[PATCH] __div64_32: implement division by multiplication for 32-bit arches

Thu Oct 29 10:09:18 PDT 2015

typos (spellos):

On 10/28/15 15:47, Alexey Brodkin wrote:
> ---
>  lib/div64.c | 153 ++++++++++++++++++++++++++++++++++++++++++++++++++----------
>  1 file changed, 128 insertions(+), 25 deletions(-)
> 
> diff --git a/lib/div64.c b/lib/div64.c
> index 62a698a..3055328 100644
> --- a/lib/div64.c
> +++ b/lib/div64.c
> @@ -23,37 +23,140 @@
>  /* Not needed on 64bit architectures */
>  #if BITS_PER_LONG == 32
>  
> +
> +/*
> + * If the divisor happens to be constant, we determine the appropriate
> + * inverse at compile time to turn the division into a few inline
> + * multiplications instead which is much faster.
> + */
>  uint32_t __attribute__((weak)) __div64_32(uint64_t *n, uint32_t base)
>  {
> -	uint64_t rem = *n;
> -	uint64_t b = base;
> -	uint64_t res, d = 1;
> -	uint32_t high = rem >> 32;
> -
> -	/* Reduce the thing a bit first */
> -	res = 0;
> -	if (high >= base) {
> -		high /= base;
> -		res = (uint64_t) high << 32;
> -		rem -= (uint64_t) (high*base) << 32;
> -	}
> +	unsigned int __r, __b = base;
>  
> -	while ((int64_t)b > 0 && b < rem) {
> -		b = b+b;
> -		d = d+d;
> -	}
> +	if (!__builtin_constant_p(__b) || __b == 0) {
> +		/* non-constant divisor (or zero): slow path */
> +		uint64_t rem = *n;
> +		uint64_t b = base;
> +		uint64_t res, d = 1;
> +		uint32_t high = rem >> 32;
> +
> +		/* Reduce the thing a bit first */
> +		res = 0;
> +		if (high >= base) {
> +			high /= base;
> +			res = (uint64_t) high << 32;
> +			rem -= (uint64_t) (high*base) << 32;
> +		}
> +
> +		while ((int64_t)b > 0 && b < rem) {
> +			b = b+b;
> +			d = d+d;
> +		}
> +
> +		do {
> +			if (rem >= b) {
> +				rem -= b;
> +				res += d;
> +			}
> +			b >>= 1;
> +			d >>= 1;
> +		} while (d);
>  
> -	do {
> -		if (rem >= b) {
> -			rem -= b;
> -			res += d;
> +		*n = res;
> +		__r = rem;
> +	} else if ((__b & (__b - 1)) == 0) {
> +		/*
> +		 * Trivial: __b is constant and a power of 2
> +		 * gcc does the right thing with this code.
> +		 * Even though code is the same as above but
> +		 * we make it visually as a separate path.
> +		 * Still only one of these branches will survive
> +		 * pre-processor stage, so let's leave it here.
> +		 */
> +		__r = *n;
> +		__r &= (__b - 1);
> +		*n /= __b;
> +	} else {
> +		/* Start of preprocessor calculations */
> +
> +		/*
> +		 * Multiply by inverse of __b: *n/b = *n*(p/b)/p
> +		 * We rely on the fact that most of this code gets
> +		 * optimized away at compile time due to constant
> +		 * propagation and only a couple inline assembly
> +		 * instructions should remain.

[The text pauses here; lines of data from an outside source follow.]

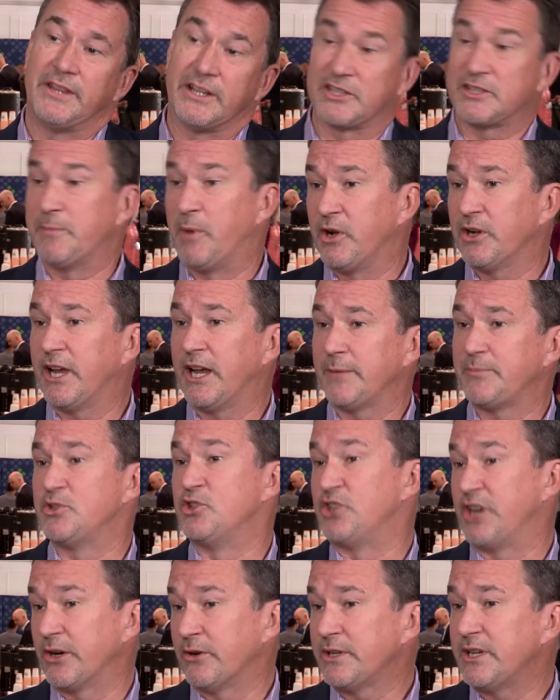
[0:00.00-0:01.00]
that small caps
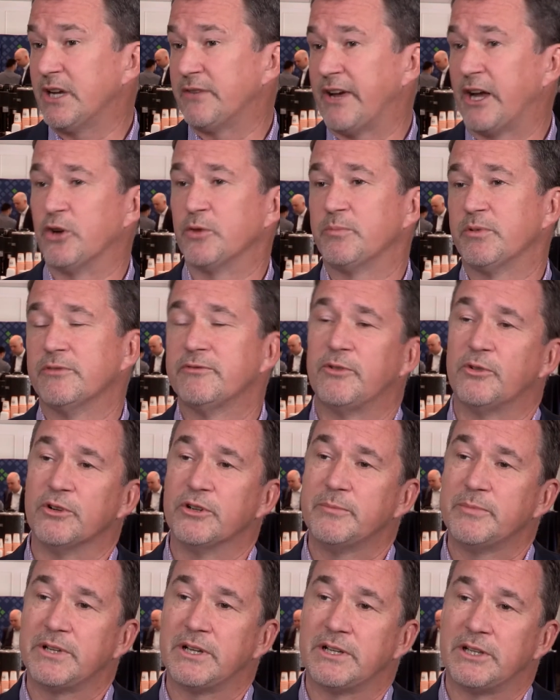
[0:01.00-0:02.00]
generally have
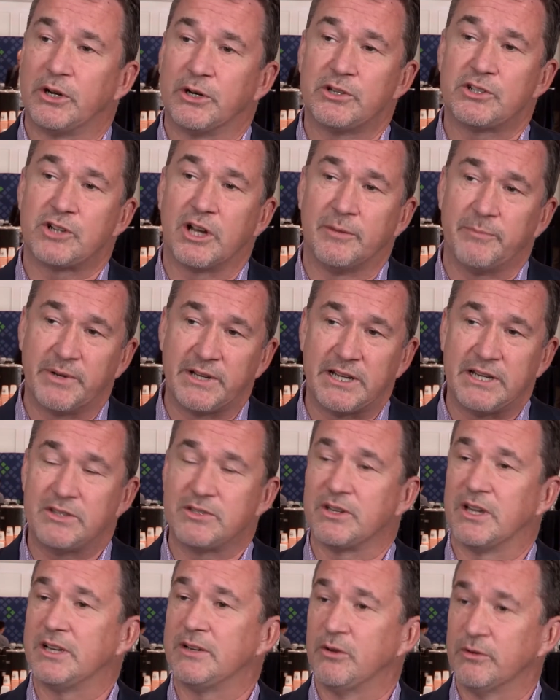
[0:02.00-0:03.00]
outperformed large
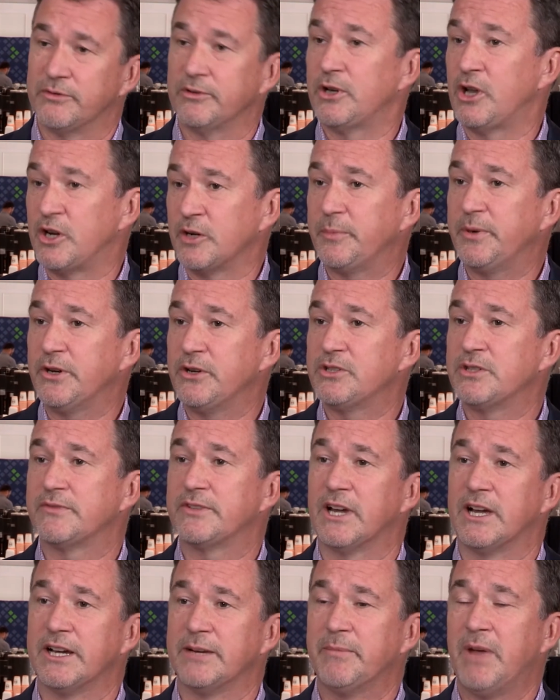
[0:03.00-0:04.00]
companies uh, over long periods
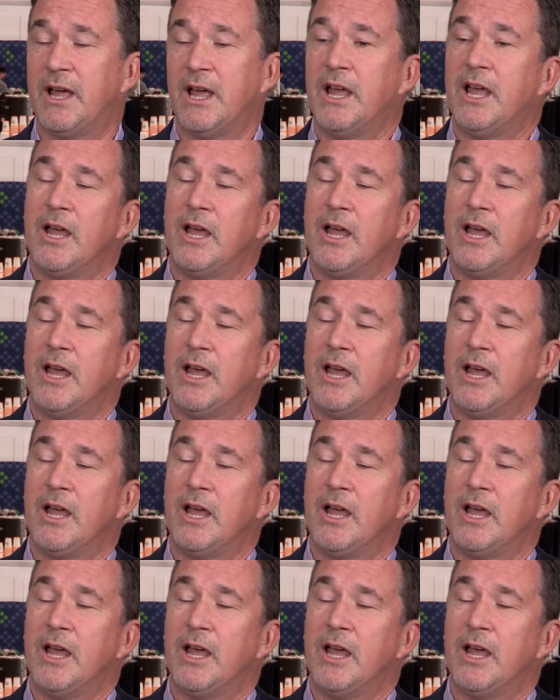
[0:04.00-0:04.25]
of time.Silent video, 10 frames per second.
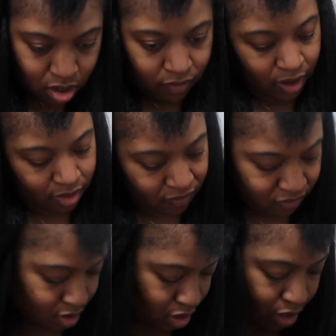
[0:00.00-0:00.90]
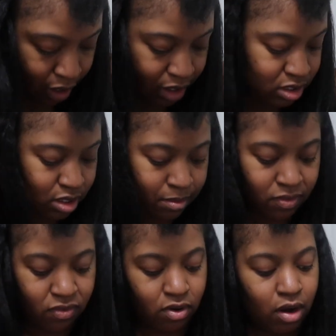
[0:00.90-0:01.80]
if I have to fill in, like I said
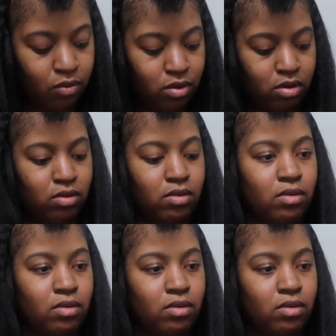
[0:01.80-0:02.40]
before, I will.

Better avoid any
> +		 * code construct that might prevent that.
> +		 */
> +		unsigned long long __res, __x, __t, __m, __n = *n;
> +		unsigned int __p;
> +		/* preserve low part of *n for reminder computation */

		                               remainder

> +		__r = __n;
> +		/* determine number of bits to represent __b */
> +		__p = 1 << __div64_fls(__b);
> +		/* compute __m = ((__p << 64) + __b - 1) / __b */
> +		__m = (~0ULL / __b) * __p;
> +		__m += (((~0ULL % __b + 1) * __p) + __b - 1) / __b;
> +		/* compute __res = __m*(~0ULL/__b*__b-1)/(__p << 64) */
> +		__x = ~0ULL / __b * __b - 1;
> +		__res = (__m & 0xffffffff) * (__x & 0xffffffff);
> +		__res >>= 32;
> +		__res += (__m & 0xffffffff) * (__x >> 32);
> +		__t = __res;
> +		__res += (__x & 0xffffffff) * (__m >> 32);
> +		__t = (__res < __t) ? (1ULL << 32) : 0;
> +		__res = (__res >> 32) + __t;
> +		__res += (__m >> 32) * (__x >> 32);
> +		__res /= __p;
> +		/* End of preprocessor calculations */
> +
> +		/* Start of run-time calculations */
> +		__res = (unsigned int)__m * (unsigned int)__n;
> +		__res >>= 32;
> +		__res += (unsigned int)__m * (__n >> 32);
> +		__t = __res;
> +		__res += (unsigned int)__n * (__m >> 32);
> +		__t = (__res < __t) ? (1ULL << 32) : 0;
> +		__res = (__res >> 32) + __t;
> +		__res += (__m >> 32) * (__n >> 32);
> +		__res /= __p;
> +
> +		/*
> +		 * The reminder can be computed with 32-bit regs

		       remainder

> +		 * only, and gcc is good at that.
> +		 */
> +		{
> +			unsigned int __res0 = __res;
> +			unsigned int __b0 = __b;
> +
> +			__r -= __res0 * __b0;
>  		}
> -		b >>= 1;
> -		d >>= 1;
> -	} while (d);
> +		/* End of run-time calculations */
>  
> -	*n = res;
> -	return rem;
> +		*n = __res;
> +	}
> +	return __r;
>  }
>  
>  EXPORT_SYMBOL(__div64_32);


-- 
~Randy